The Secretary of State - and the government with the Water (Special Measures) Bill - made it clear that future poor performance and pollution from water companies won’t be tolerated. “I can’t undo the failings of the past, but I can stop them from happening again” said Reed.
That comes in potential jail sentences for those who obstruct regulatory investigations and better cost recovery mechanisms for the Environment Agency for legal costs. In a lower burden of proof and automatic fines for more minor incidents. In cost recovery for the Environment Agency when taking forward investigations and enforcement. These and other measures in the Bill signal his ambition to end pollution for profit and repair a “broken water sector”.
This is a welcome statement of authority for government and its regulators that provides a foundation on which to review the wider sector, bear down on all sources of pollution and build the health and resilience of our rivers, lakes and seas.
Review
Beyond the eye-catching headlines, Reed’s announcement of a full review of water management - spanning water industry, agriculture, chemicals, highway pollution and more - is hugely welcome. And not confined to pollution, there was strong emphasis on water resource development alongside efficiency so there is enough water for people as well as nature.
More detail is to follow later in the autumn but the pledge to engage engineers, scientists, managers, conservationists, campaigners, farmers, infrastructure operators and the public both directly and through public consultation aligns with CIWEM’s calls in A Fresh Water Future and offers the opportunity for detailed consideration of what does and doesn’t work, with a commitment to further legislation if required.
Government – which has already announced it will take forward some measures recommended by the work – could do worse than using its wider recommendations and focus as a blueprint for the review.
This offers real hope of a serious approach to tackling the wide-ranging and complex challenges which plague our water. However, recalling the Great Stink and the transformative work of Sir Joseph Bazalgette in building London’s original sewer network, Reed emphasised that an equally ambitious programme was now needed to address contemporary water problems.
This review, when it comes, marks a landmark opportunity of the kind that may only come once in a generation. We have one shot at reviewing water and recovering our rivers and seas over the coming years. We have to get it right.
Independence and authority
So the authority and independence of this review is the next question. Its mandate must come from Number 10 and the Cabinet Office. Reed presented cleaning up our waters as an opportunity and enabler of growth. This hints at some wider-government understanding that a vibrant economy and society needs a healthy and resilient water environment.
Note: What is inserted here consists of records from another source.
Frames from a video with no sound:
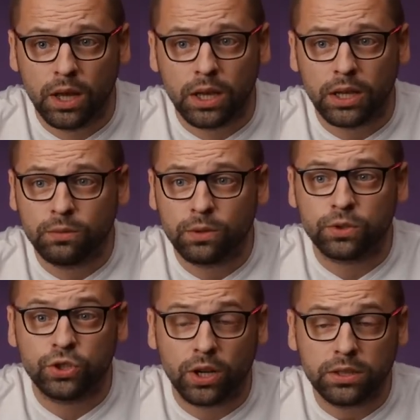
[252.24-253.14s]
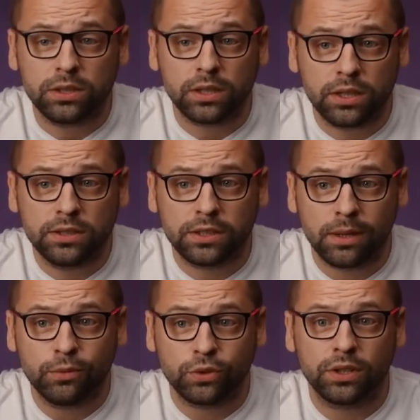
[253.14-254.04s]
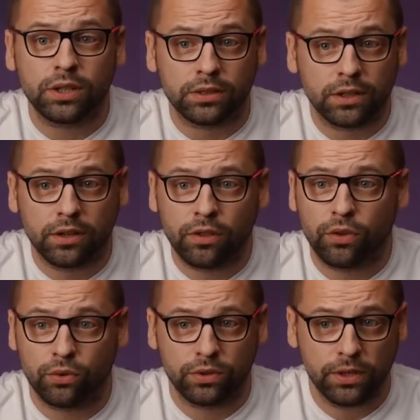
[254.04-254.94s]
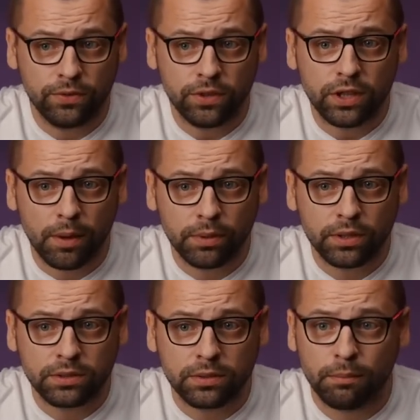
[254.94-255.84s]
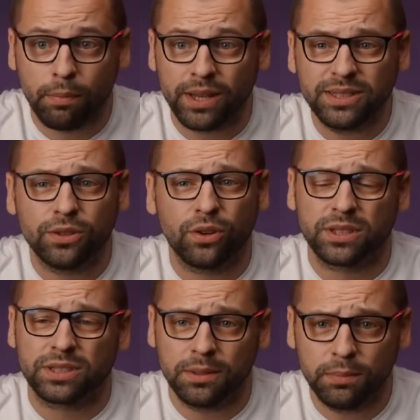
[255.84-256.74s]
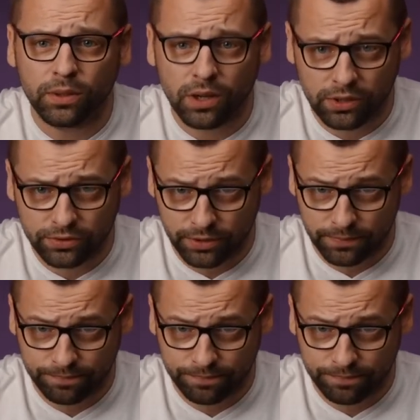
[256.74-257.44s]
It will just lead them to the internet through different uplinks based on a simple counter.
It is of paramount importance then, that this review cuts right across the activities of all government departments. From Defra, through housing, transport, energy, health and more. It mustn’t be kept in a Defra-sized box, or it will fail to match Reed’s ambitious pitch.
Recognition of those who care
Reed paid thanks to those who have pushed in recent years for action on water.
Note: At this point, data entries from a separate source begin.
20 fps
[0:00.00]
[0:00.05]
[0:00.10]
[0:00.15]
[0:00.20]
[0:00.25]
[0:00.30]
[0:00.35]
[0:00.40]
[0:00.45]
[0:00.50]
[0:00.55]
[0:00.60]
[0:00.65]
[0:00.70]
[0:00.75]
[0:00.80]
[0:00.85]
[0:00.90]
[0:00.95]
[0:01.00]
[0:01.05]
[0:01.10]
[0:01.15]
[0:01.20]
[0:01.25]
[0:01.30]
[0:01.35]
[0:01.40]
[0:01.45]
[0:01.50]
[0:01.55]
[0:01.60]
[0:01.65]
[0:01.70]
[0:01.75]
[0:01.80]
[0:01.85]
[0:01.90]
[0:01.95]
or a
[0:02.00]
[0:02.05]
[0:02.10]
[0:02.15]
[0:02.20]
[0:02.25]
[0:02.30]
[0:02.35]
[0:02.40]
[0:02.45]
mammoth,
Campaigners, citizen groups, professionals like CIWEM members and more. And in a welcome acknowledgement he thanked those who work in the water sector “because they care”.
That recognition – when many have felt abuse in the streets as they work on water pipes and other infrastructure – is a grown-up recognition of what thousands of committed professionals do in the water space.
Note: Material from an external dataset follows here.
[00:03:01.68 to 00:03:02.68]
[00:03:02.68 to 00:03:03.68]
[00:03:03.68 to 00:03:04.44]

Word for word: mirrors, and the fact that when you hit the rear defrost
Of course to deliver the improvements this government claims it wants to drive forward we will need many more such professionals, and Reed recognised this too. CIWEM’s growing policy-to-practice function will be supporting capacity building in a widening range of practice.
To those who heard Reed’s speech this morning it offers reassurance that the work of water professionals is recognised and valued, and their future may look a little brighter and more optimistic. At CIWEM we look forward to supporting government in achieving its ambitious goals. And holding them to what was pledged beside a rainy River Thames in September 2024.